From the entries below, print exactly the span beginning with the line holding "(191.62 s to 192.52 s)" and ending with the line holding "(191.62 s to 202.62 s)", endpoints included, and skip any pictures.

> Exercise data:
* * * * * * * * *
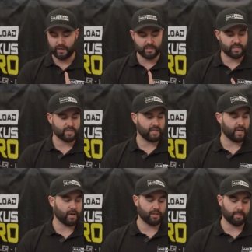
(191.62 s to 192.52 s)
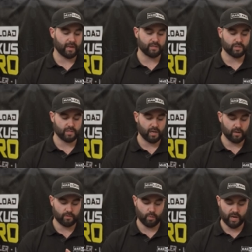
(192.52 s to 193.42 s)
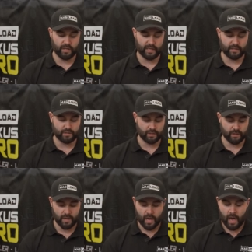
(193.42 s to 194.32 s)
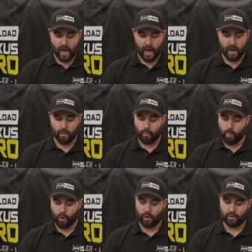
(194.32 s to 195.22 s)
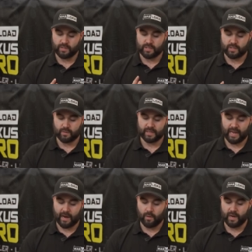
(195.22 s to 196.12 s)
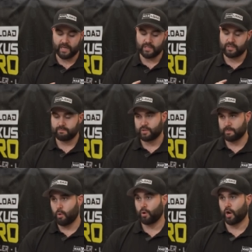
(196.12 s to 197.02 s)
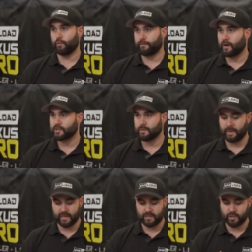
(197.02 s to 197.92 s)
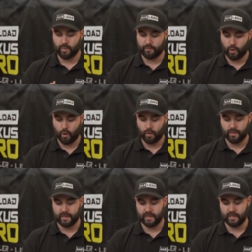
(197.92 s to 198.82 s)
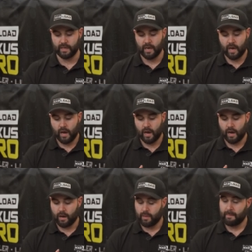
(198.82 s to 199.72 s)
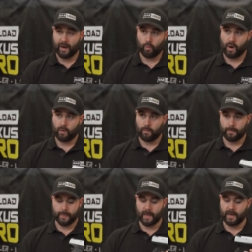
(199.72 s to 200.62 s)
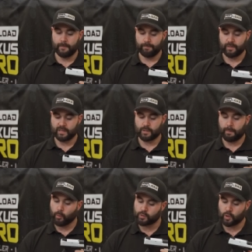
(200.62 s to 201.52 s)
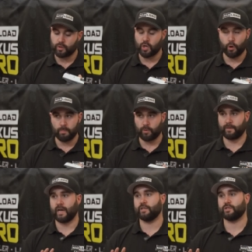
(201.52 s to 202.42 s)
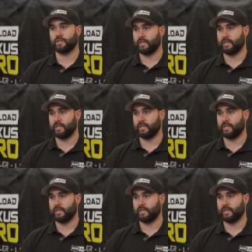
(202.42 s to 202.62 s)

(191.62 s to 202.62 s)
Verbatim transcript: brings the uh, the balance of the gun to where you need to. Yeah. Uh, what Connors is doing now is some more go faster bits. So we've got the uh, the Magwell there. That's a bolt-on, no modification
* * * * * * * * *
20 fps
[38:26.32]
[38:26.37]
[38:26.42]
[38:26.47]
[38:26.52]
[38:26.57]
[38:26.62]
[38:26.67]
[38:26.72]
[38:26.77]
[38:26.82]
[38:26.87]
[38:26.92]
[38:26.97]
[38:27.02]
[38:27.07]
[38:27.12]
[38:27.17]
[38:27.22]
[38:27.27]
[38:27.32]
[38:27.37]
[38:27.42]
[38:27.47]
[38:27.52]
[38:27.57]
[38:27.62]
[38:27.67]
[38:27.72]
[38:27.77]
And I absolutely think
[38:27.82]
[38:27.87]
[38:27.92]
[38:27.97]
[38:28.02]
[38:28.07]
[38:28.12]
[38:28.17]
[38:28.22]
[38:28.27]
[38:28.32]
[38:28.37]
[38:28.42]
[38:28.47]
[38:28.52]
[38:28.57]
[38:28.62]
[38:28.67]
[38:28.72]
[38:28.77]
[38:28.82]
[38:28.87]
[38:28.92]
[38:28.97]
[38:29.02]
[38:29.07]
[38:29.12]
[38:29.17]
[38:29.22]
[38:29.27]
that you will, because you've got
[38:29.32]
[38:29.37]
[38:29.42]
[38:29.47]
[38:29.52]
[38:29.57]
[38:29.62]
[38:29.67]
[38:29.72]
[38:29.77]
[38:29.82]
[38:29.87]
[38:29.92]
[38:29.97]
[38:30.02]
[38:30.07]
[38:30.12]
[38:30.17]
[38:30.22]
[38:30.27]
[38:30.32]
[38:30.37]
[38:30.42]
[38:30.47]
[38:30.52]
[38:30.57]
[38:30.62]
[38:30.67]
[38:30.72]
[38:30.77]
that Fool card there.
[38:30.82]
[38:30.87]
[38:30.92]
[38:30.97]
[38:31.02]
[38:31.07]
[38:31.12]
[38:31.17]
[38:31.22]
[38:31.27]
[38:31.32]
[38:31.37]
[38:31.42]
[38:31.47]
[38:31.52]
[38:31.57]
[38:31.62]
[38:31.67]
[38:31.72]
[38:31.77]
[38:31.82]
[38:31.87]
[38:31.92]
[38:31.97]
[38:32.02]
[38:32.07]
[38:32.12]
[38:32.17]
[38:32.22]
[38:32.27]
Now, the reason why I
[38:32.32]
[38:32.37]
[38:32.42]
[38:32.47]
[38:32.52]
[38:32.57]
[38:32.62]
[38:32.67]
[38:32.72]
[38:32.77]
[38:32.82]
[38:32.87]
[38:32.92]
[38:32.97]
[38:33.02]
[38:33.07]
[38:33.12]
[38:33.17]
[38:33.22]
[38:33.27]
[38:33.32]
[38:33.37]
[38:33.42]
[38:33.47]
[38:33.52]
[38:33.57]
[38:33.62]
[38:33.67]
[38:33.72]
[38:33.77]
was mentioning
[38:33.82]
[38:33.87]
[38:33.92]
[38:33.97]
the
* * * * * * * * *
> Answer to this exercise:
(191.62 s to 192.52 s)
(192.52 s to 193.42 s)
(193.42 s to 194.32 s)
(194.32 s to 195.22 s)
(195.22 s to 196.12 s)
(196.12 s to 197.02 s)
(197.02 s to 197.92 s)
(197.92 s to 198.82 s)
(198.82 s to 199.72 s)
(199.72 s to 200.62 s)
(200.62 s to 201.52 s)
(201.52 s to 202.42 s)
(202.42 s to 202.62 s)

(191.62 s to 202.62 s)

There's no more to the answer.